Work item:
When you reach the line in the data below that contains "Silent video, 10 frames per second.", please start repeating lines exactly, and stop after the line that contains "Transcript: there in", repeating nothing else.
[[ Extracted entries open ]]
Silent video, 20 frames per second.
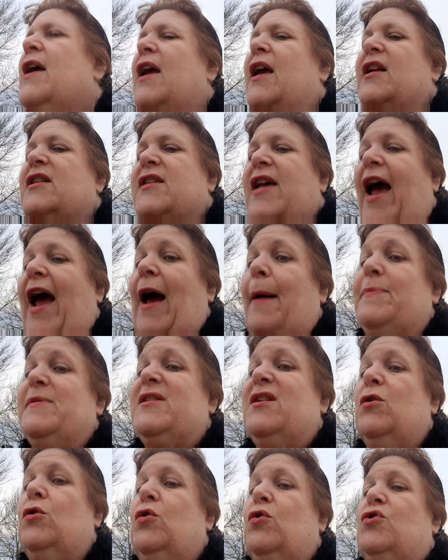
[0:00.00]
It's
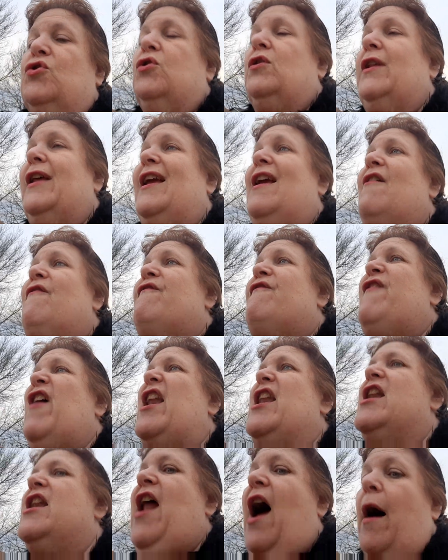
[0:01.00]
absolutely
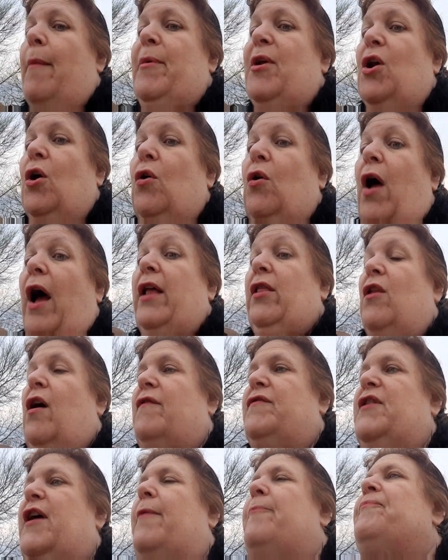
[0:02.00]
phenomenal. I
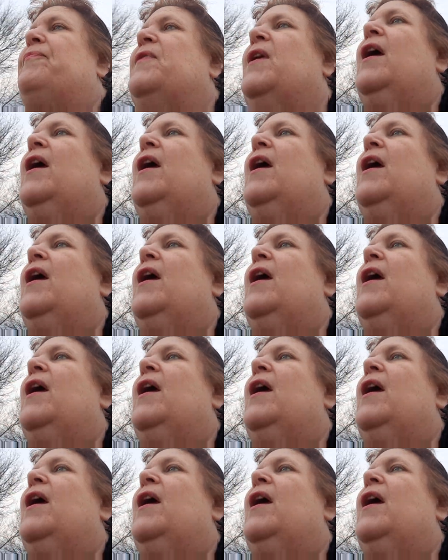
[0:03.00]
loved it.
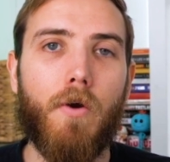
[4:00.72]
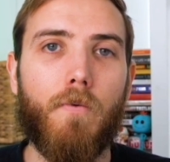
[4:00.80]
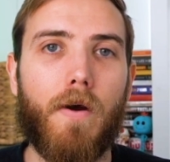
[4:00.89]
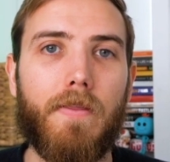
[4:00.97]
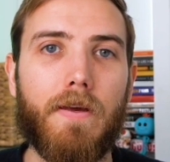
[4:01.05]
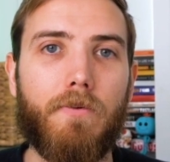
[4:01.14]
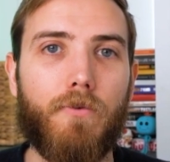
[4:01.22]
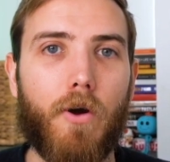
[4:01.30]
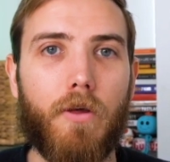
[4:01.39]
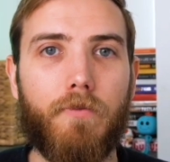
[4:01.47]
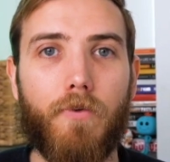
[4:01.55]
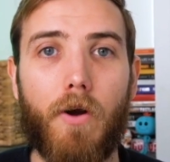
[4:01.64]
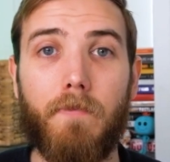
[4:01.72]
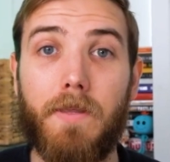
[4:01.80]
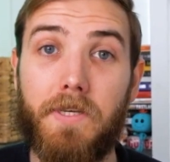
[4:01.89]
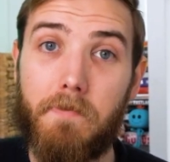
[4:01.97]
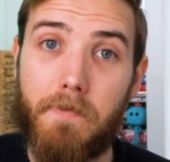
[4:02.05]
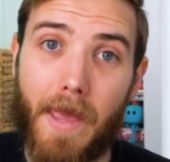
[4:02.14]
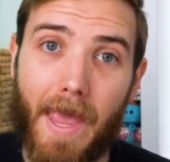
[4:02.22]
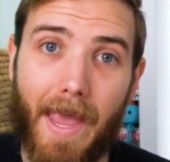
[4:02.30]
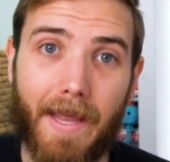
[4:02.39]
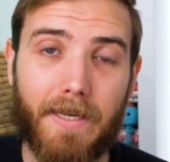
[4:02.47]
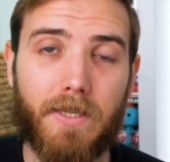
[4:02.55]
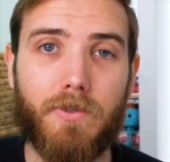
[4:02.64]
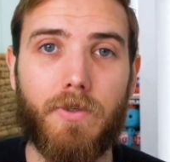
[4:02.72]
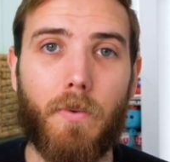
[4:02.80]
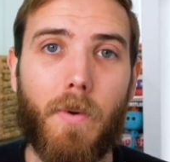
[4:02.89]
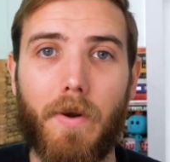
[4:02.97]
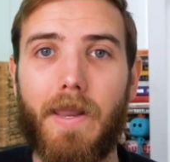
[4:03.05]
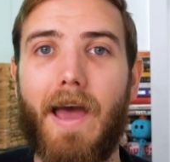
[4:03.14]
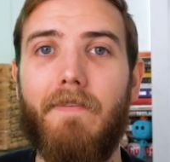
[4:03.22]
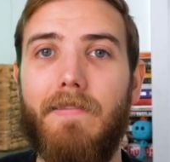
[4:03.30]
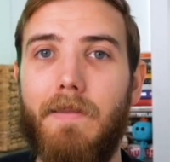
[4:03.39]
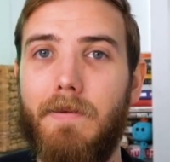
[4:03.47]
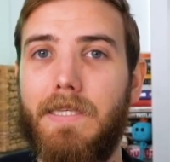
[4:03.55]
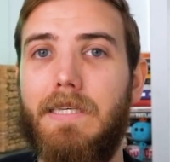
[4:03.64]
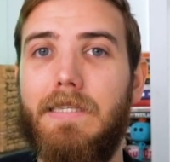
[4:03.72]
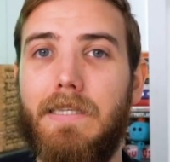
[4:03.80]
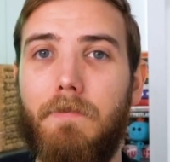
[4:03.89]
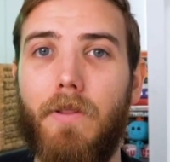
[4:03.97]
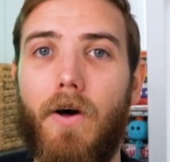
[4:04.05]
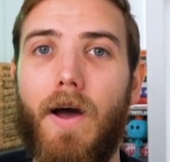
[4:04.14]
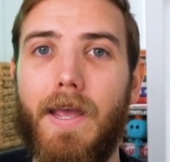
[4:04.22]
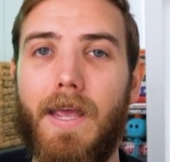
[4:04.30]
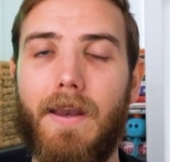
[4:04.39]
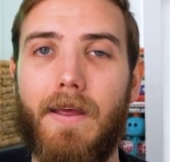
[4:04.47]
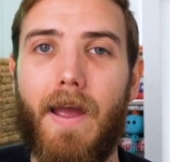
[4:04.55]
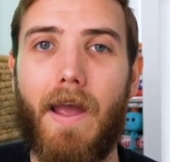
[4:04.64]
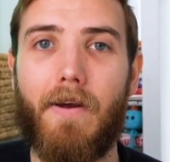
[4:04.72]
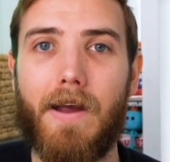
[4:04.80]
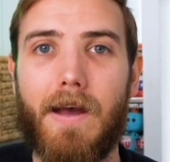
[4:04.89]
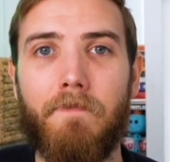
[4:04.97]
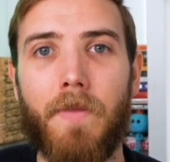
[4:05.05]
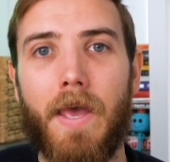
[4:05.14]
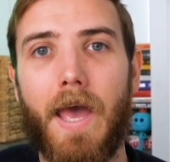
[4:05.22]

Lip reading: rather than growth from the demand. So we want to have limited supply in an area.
[[ Extracted entries closed ]]
[[ Extracted entries open ]]
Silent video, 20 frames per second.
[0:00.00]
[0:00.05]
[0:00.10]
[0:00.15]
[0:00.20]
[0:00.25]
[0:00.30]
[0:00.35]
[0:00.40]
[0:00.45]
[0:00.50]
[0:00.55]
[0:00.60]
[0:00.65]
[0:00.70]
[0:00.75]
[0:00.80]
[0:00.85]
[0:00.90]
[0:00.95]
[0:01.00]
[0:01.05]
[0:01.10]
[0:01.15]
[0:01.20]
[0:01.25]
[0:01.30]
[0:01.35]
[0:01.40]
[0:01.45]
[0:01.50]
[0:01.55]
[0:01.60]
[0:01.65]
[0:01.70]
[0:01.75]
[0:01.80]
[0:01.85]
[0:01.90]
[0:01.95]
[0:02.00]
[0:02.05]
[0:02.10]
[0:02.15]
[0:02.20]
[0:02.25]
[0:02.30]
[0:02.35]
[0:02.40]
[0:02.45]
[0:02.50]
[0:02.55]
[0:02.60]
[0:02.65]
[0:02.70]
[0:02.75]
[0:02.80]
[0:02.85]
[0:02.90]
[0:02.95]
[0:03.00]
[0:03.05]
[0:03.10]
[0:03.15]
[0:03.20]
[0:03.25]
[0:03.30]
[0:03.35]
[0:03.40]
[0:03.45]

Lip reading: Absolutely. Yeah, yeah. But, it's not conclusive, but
[[ Extracted entries closed ]]
[[ Extracted entries open ]]
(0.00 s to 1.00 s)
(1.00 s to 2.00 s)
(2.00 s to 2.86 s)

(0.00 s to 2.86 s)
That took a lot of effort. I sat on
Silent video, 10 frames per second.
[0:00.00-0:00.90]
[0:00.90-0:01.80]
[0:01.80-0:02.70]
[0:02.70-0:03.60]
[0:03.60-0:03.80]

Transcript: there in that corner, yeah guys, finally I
[[ Extracted entries closed ]]
Response box:
Silent video, 10 frames per second.
[0:00.00-0:00.90]
[0:00.90-0:01.80]
[0:01.80-0:02.70]
[0:02.70-0:03.60]
[0:03.60-0:03.80]

Transcript: there in that corner, yeah guys, finally I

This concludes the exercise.